Waarop verwachten jullie na afloop met de meeste trots terug te kunnen kijken?

’Allereerst om onderdeel uit te hebben gemaakt van een bijzonder en eerbiedwaardig project. Daarnaast op een succesvol behoud van het originele karakter van het gebouw.’

Welk gevoel zou een historisch gebouw aan moderne bezoekers over moeten kunnen dragen? En wat doet JHA met dat gevoel? En: wat kan JHA garanderen aan diegenen die bijzonder gehecht zijn aan het gebouw van Museum De Lakenhal?

'Wij vinden het belangrijk dat bezoekers van een historisch gebouw de geschiedenis aan den lijve ondervinden. Idealiter moeten zij het gebouw bovendien meteen 'snappen’, ook de bezoekers die niet regelmatig in een museumgebouw komen. Zeker in zo'n complex gebouw als dat van Museum De Lakenhal, is het belangrijk dat bezoekers zich gemakkelijk kunnen oriënteren, zowel fysiek - waar bevind ik me ten opzichte van de ingang? - als in de context van de geschiedenis. Daarmee bedoelen we dat een bezoeker in bijvoorbeeld de Gouverneurs- of Staalmeesterskamer, niet afgeleid mag worden door hedendaagse bouwelementen, zodat zij het gevoel hebben daadwerkelijk in een ruimte uit de jaren 1640 staan.

Helaas is bijna geen enkel historisch gebouw compleet origineel geconserveerd. Ze hebben allerlei reparaties en renovaties ondergaan en het valt dan ook te betwisten of er überhaupt nog gebouwen bestaan die zo’n oprechte historische sensatie teweeg kunnen brengen. Dat geldt ook voor het Sir John Soane’s Museum. Het gebouw ziet er nog ruwweg uit zoals toen Soane het naliet in 1837, maar van dichtbij zijn de sporen van achtereenvolgende conservatoren goed te zien. Wij vinden dat restauratiewerk de originele staat nooit zou moeten overschaduwen. Het liefst moet het eigenlijk zelfs compleet onzichtbaar zijn.

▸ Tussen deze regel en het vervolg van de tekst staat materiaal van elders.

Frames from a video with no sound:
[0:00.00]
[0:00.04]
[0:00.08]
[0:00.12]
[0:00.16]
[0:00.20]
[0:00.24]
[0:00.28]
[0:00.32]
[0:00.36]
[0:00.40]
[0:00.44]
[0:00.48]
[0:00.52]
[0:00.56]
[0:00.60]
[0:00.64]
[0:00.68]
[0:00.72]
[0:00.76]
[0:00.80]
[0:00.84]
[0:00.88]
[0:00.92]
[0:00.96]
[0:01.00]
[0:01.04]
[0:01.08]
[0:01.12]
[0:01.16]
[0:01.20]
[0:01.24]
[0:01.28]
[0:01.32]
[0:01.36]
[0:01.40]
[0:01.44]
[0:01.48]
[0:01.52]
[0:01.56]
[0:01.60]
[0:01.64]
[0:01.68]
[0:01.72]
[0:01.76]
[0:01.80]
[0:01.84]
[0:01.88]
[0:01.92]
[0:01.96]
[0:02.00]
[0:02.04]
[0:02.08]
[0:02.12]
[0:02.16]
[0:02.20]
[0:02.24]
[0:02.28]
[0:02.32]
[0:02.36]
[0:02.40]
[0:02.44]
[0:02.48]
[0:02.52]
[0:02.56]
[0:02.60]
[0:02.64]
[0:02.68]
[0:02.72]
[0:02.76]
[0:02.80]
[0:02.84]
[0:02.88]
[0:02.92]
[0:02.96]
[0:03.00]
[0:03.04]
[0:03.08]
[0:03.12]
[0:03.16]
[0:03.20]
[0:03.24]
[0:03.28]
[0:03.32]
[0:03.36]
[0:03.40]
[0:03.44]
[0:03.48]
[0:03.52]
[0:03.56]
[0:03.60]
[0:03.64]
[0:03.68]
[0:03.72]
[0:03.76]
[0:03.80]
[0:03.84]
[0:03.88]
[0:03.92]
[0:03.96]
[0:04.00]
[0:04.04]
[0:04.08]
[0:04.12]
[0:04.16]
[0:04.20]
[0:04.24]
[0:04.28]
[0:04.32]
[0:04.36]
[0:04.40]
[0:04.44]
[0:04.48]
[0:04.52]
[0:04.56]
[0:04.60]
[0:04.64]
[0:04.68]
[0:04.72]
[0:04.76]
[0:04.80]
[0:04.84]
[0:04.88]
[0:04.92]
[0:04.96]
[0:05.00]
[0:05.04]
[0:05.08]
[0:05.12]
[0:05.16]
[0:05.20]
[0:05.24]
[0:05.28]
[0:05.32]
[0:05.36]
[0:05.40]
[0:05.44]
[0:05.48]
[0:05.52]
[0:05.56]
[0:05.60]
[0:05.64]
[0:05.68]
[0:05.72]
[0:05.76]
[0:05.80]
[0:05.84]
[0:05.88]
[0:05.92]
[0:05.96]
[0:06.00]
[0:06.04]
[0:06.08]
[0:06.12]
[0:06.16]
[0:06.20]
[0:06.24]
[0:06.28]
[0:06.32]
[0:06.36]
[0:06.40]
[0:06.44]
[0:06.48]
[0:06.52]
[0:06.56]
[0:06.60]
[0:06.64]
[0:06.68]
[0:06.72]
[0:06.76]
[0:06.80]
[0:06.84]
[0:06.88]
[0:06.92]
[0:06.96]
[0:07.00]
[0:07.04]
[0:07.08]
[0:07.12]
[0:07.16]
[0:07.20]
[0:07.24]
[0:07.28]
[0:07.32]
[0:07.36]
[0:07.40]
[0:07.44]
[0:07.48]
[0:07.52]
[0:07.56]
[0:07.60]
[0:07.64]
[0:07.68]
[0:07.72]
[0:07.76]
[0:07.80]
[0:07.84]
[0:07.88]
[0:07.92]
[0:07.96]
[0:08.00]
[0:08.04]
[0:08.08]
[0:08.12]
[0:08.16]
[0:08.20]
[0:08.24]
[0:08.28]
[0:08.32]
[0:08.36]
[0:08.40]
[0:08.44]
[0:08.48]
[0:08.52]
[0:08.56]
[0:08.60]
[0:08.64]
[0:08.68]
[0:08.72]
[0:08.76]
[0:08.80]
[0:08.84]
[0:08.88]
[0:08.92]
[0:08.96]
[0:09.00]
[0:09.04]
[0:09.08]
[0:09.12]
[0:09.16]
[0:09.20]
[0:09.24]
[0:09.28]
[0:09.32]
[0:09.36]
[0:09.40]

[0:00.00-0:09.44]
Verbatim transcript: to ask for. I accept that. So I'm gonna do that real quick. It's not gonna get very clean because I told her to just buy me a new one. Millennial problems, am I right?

De oude Laecken-Halle had als keurhal een specifieke functie en is in die zin dan ook vooral een praktisch gebouw. De buitenkant heeft het uiterlijk van een stadspaleis, de binnenkant is opvallend sober en van een ‘nobele eenvoud’. Door de eeuwen heen zijn verschillende restauraties en ingrijpende verbouwingen doorgevoerd. Het is de hoogste tijd voor een herinterpretatie van die bouwgeschiedenis. Het is ons streven om een selectie te maken uit de elementen die de originele sfeer en beleving van het gebouw het beste vertegenwoordigen en juist díe van extra zeggingskracht te voorzien.’